QnAs with Erin Schuman

Neuroscientist Erin Schuman says her career goal is to understand exactly how single neurons work. Specifically, she wants to know how neurons keep the right proteins at the right concentration in the right place at the right time to function properly in the brain. Schuman is perhaps best known for her role in discovering that neurons can synthesize proteins outside the cell body and within dendrites, a phenomenon called local protein synthesis. Her Inaugural Article (1) expands on that finding by exploring how messenger RNA (mRNA) molecules move in real time around synapses and get translated into proteins. Schuman and her husband, neuroscientist Gilles Laurent, are cofounders and directors of the Max Planck Institute for Brain Research in Frankfurt, Germany. Schuman was elected to the National Academy of Sciences in 2020 and discussed her most recent work with PNAS.

Erin Schuman. Image credit: Camille Laurent (Frankfurt International School, Oberursel, Germany).

PNAS: What was the impact of the discovery of local protein synthesis within dendrites on neuroscience?

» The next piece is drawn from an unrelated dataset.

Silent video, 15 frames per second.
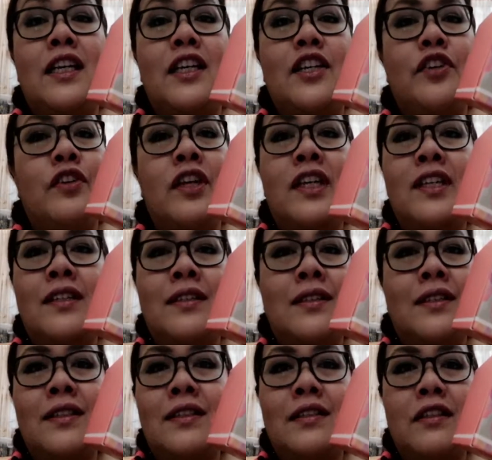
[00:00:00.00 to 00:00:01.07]
You
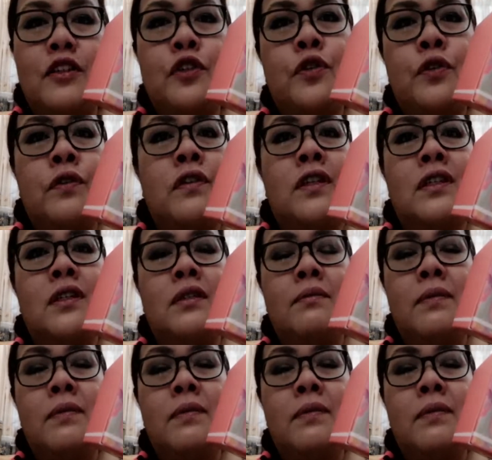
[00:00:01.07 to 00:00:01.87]
gotta Google,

Schuman: Most of a neuron’s real estate is outside the cell body, in the dendrites and the axons. But people hadn’t thought much about how that huge space could be served in terms of proteins. Most assumed proteins were made in the cell body and transported where they needed to go. There are around 10,000 synapses in a neuron and probably 1,000 different proteins at every synapse. If the cell body was a post office, it would have to service 10,000 postboxes with 1,000 different people getting mail at each postbox. Some early structural studies made the provocative suggestion that proteins may be produced at synapses. But the idea didn’t get much traction until we bumbled into the field with an experiment looking at synaptic plasticity caused by a growth factor (2, 3). We found that to exhibit plasticity the synapse needed the protein immediately, suggesting it must be coming from a local source. When we cut away the cell bodies and recorded directly at the synapse, we showed that the source of the protein was local. People thought it was [far-fetched], but right away others started coming to the same conclusion in their systems. Even so, it’s been an uphill battle.

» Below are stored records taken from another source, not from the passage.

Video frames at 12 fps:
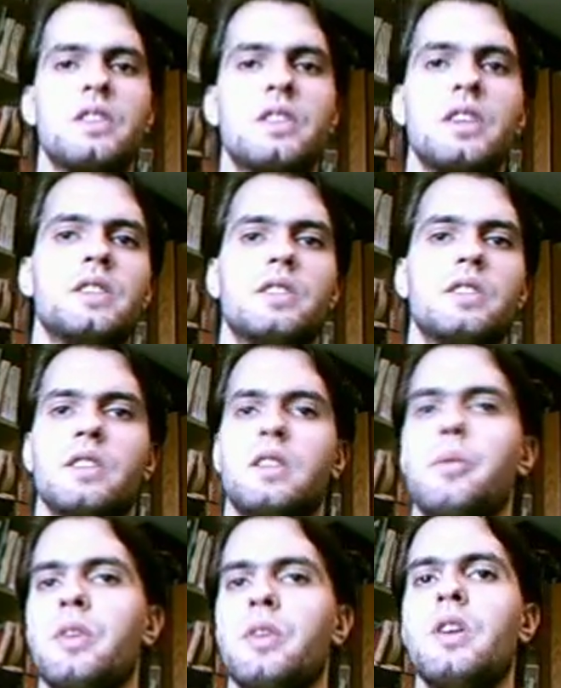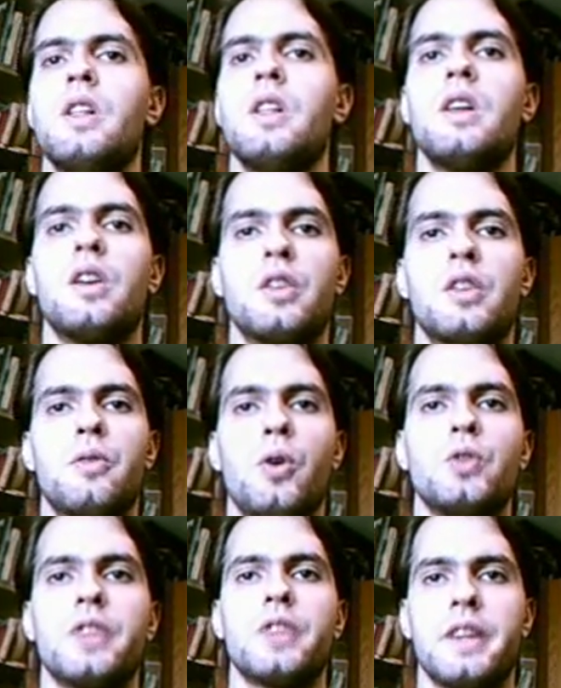for example,
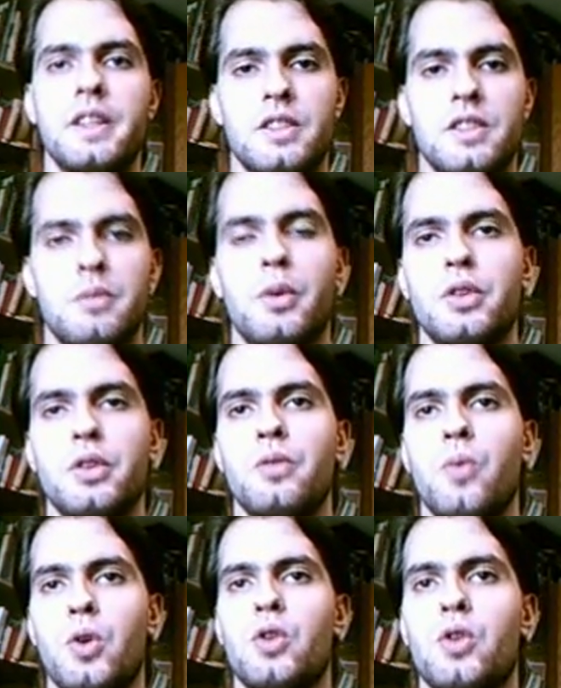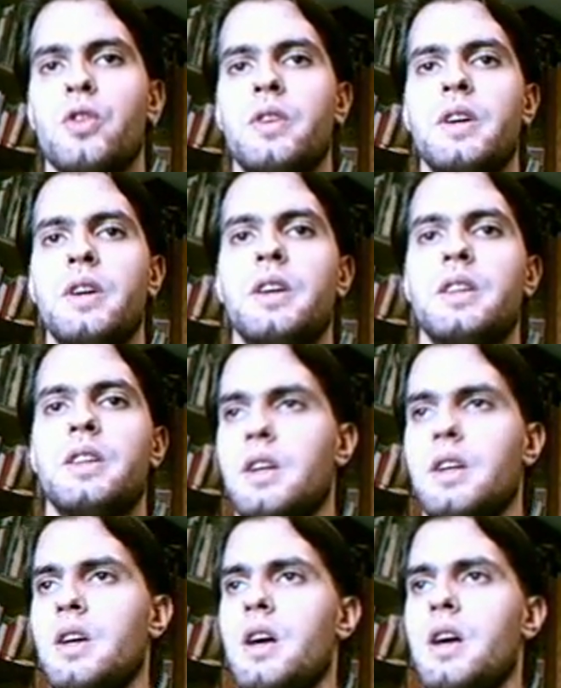revolt against modern world,
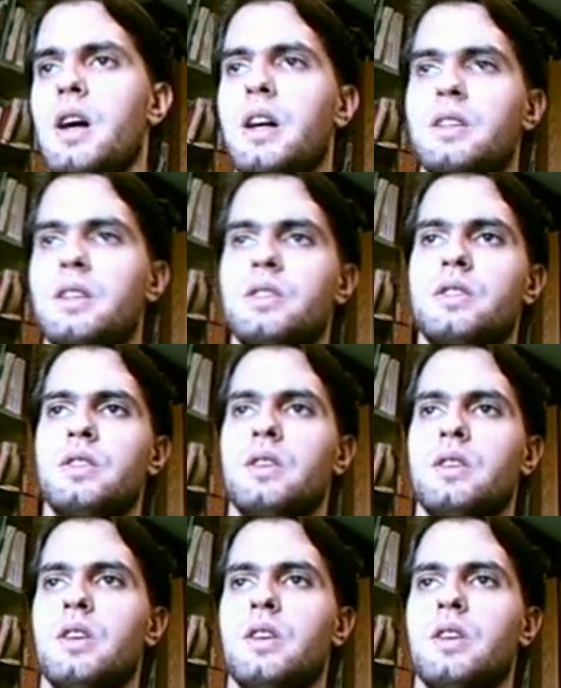and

PNAS: Along with major discoveries, you are known for developing techniques for studying neurons, plasticity, and synapses. Is your Inaugural Article (1) focused on technique development or experiments?

Schuman: It’s a combination. We apply and optimize tools to study mRNAs moving in cells and to study protein synthesis of endogenous proteins. My colleague, Paul Donlin-Asp, together with Alexander Heckel and Robin Klimek, developed molecular beacons that find the mRNAs of interest and light them up so we can see them moving around inside the neuron, showing us where the mRNA is going. He also used a CRISPR system to edit endogenous genes and make their corresponding proteins fluorescent. The study sets a high bar for the kind of resolution you can have, showing you can look at individual molecules near synapses and in dendrites and watch them move and pause in real time.

PNAS: What did you find?

Schuman: Proteins are synthesized in the dendrites, but before a protein can be made an mRNA needs to be there. If you look in fixed cells you can see thousands of mRNAs stuck in different positions in the dendrite, but you don’t get any sense of the dynamics. Our beacons allow us to watch mRNA movements in living cells. To try to understand if there are general principles for mRNAs, we looked at three important synaptic mRNAs. We got very refined measurements that allowed us to understand how things work in a way that we could not intuit from static images. We see that the mRNA molecules are basically scanning, moving up and down in the dendrite. They stop and hover in a place and then move to another place, and then they move back.

We also asked what happens to the system when you induce plasticity by either potentiating synapses or depressing synapses. We wanted to know if just having an mRNA at a synapse was sufficient to drive protein synthesis. The second half of the paper looked directly at the synthesis of these proteins using two different methods. We found that all three mRNAs are much more likely to dwell at synapses with plasticity, but they didn’t behave the same way in terms of their translation. Two of them had increased translation; the other didn’t. We think we’ve now successfully uncoupled these two processes. The delivery and localization of the mRNA is regulated by plasticity. The translation of the mRNA is a second, independent step. We imagine that the recruitment of the mRNAs is a more general step and translation is more specific.

PNAS: What are the implications of these findings?

Schuman: This work shows the kind of control and flexibility built into dendrites and synapses. Depending on what recently happened—what kind of modulation a synapse saw or the pattern of activity it received—a synapse can pick and choose how it wants to modify itself. It can stimulate the translation of one mRNA and not another. It can also increase or decrease the level of translation of mRNAs. This imparts flexibility and specificity to the system because it means that each individual synapse can selectively choose the proteins that it needs to modify itself more or less.

On a broader level, this field is in the spotlight because many of the molecules whose mRNAs are present in dendrites are on the hit list for neurodevelopmental disorders like autism spectrum disorder, including fragile X syndrome. This uncoupling of mRNA delivery and the synthesis of proteins tells researchers in those areas to look at these things as distinct. For us, the next phase is to measure protein synthesis in vivo [by] putting fluorescent reporters into living animals.